Collected data:
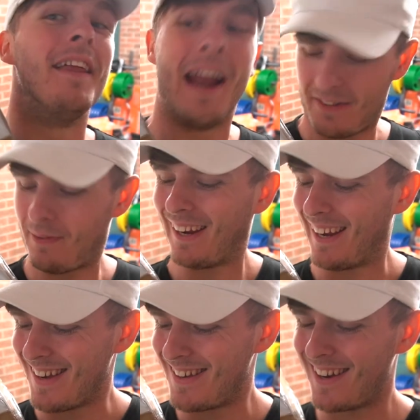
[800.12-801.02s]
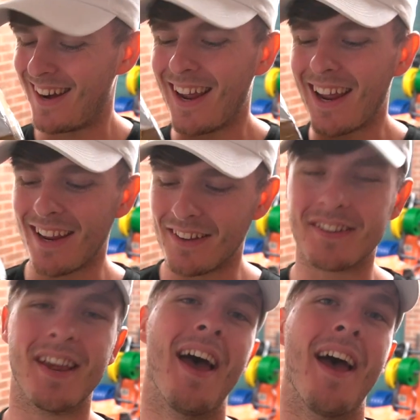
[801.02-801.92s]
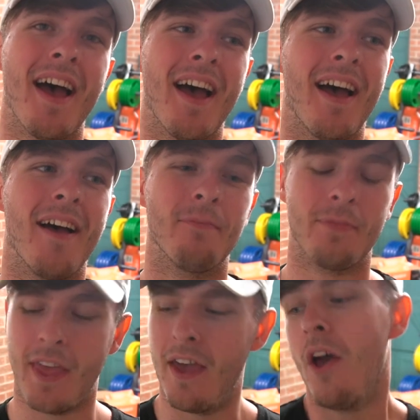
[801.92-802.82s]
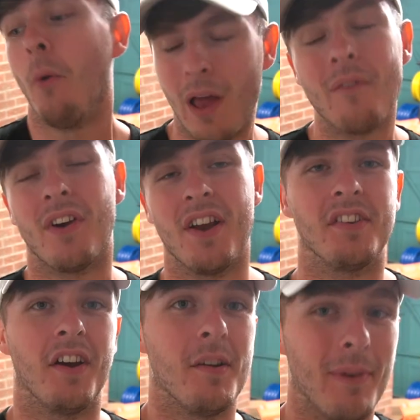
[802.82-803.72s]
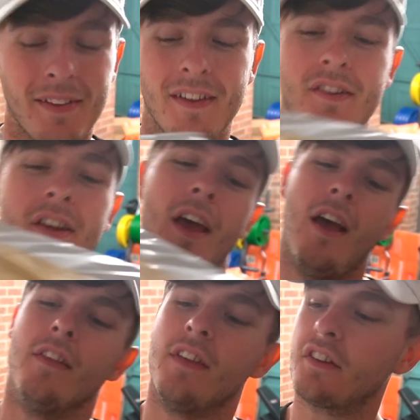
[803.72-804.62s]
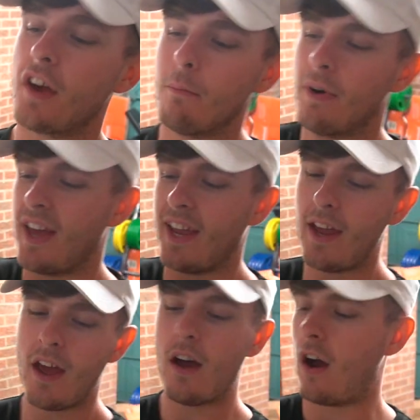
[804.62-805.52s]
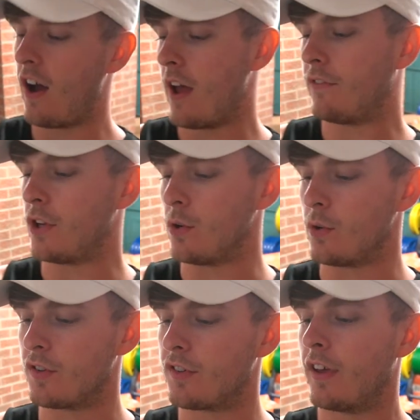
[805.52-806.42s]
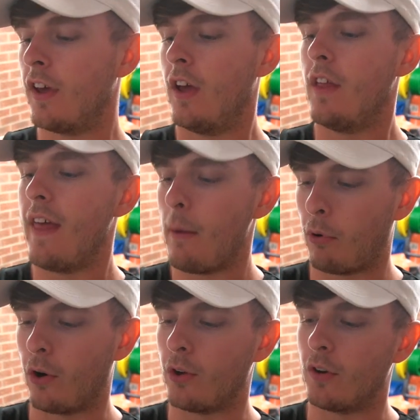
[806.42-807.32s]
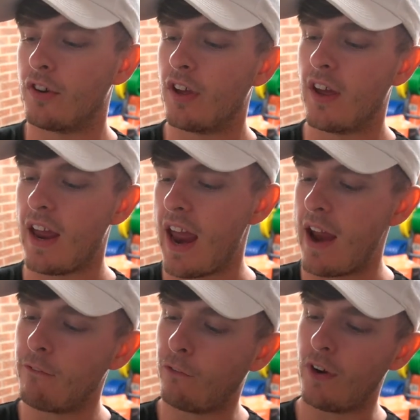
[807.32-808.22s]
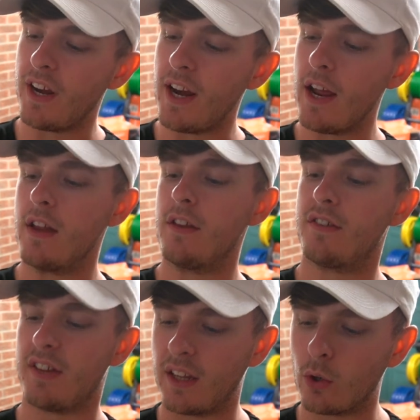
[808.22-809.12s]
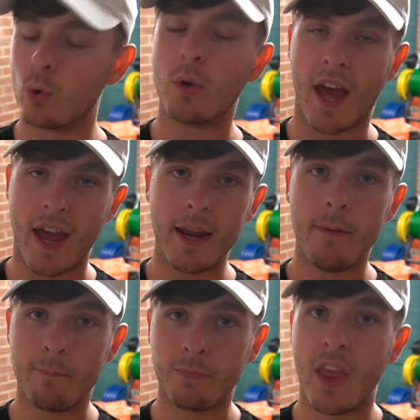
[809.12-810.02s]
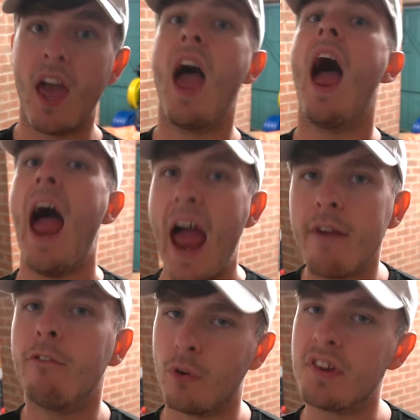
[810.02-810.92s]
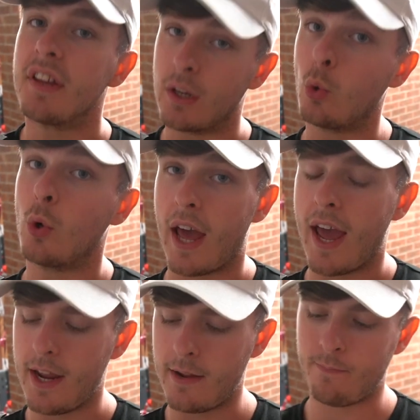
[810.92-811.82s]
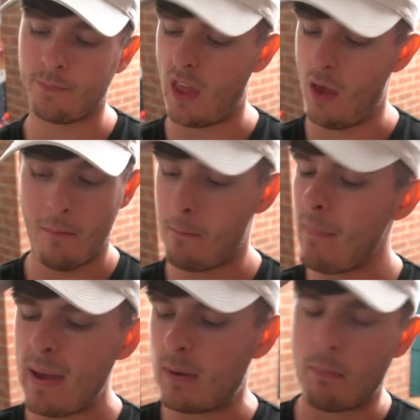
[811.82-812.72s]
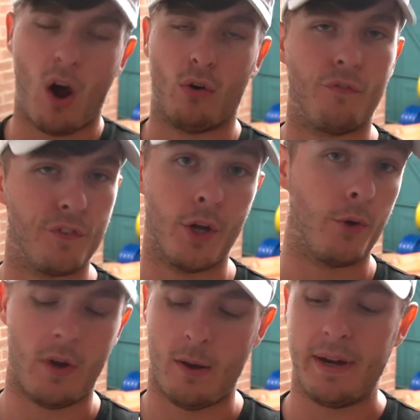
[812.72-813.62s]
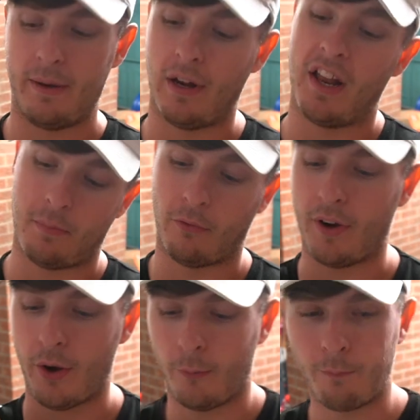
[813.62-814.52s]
The next package is, well, I'm very excited about this. This company, I have used their product every single day, every single day, maybe bar a few. I mean, let's be real.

ASSIGNED TASK -> Write out the lines beginning at the line with "[806.42-807.32s]" and ending at the last line of the entries. Include no pictures.

WRITTEN RESPONSE ->
[806.42-807.32s]
[807.32-808.22s]
[808.22-809.12s]
[809.12-810.02s]
[810.02-810.92s]
[810.92-811.82s]
[811.82-812.72s]
[812.72-813.62s]
[813.62-814.52s]
The next package is, well, I'm very excited about this. This company, I have used their product every single day, every single day, maybe bar a few. I mean, let's be real.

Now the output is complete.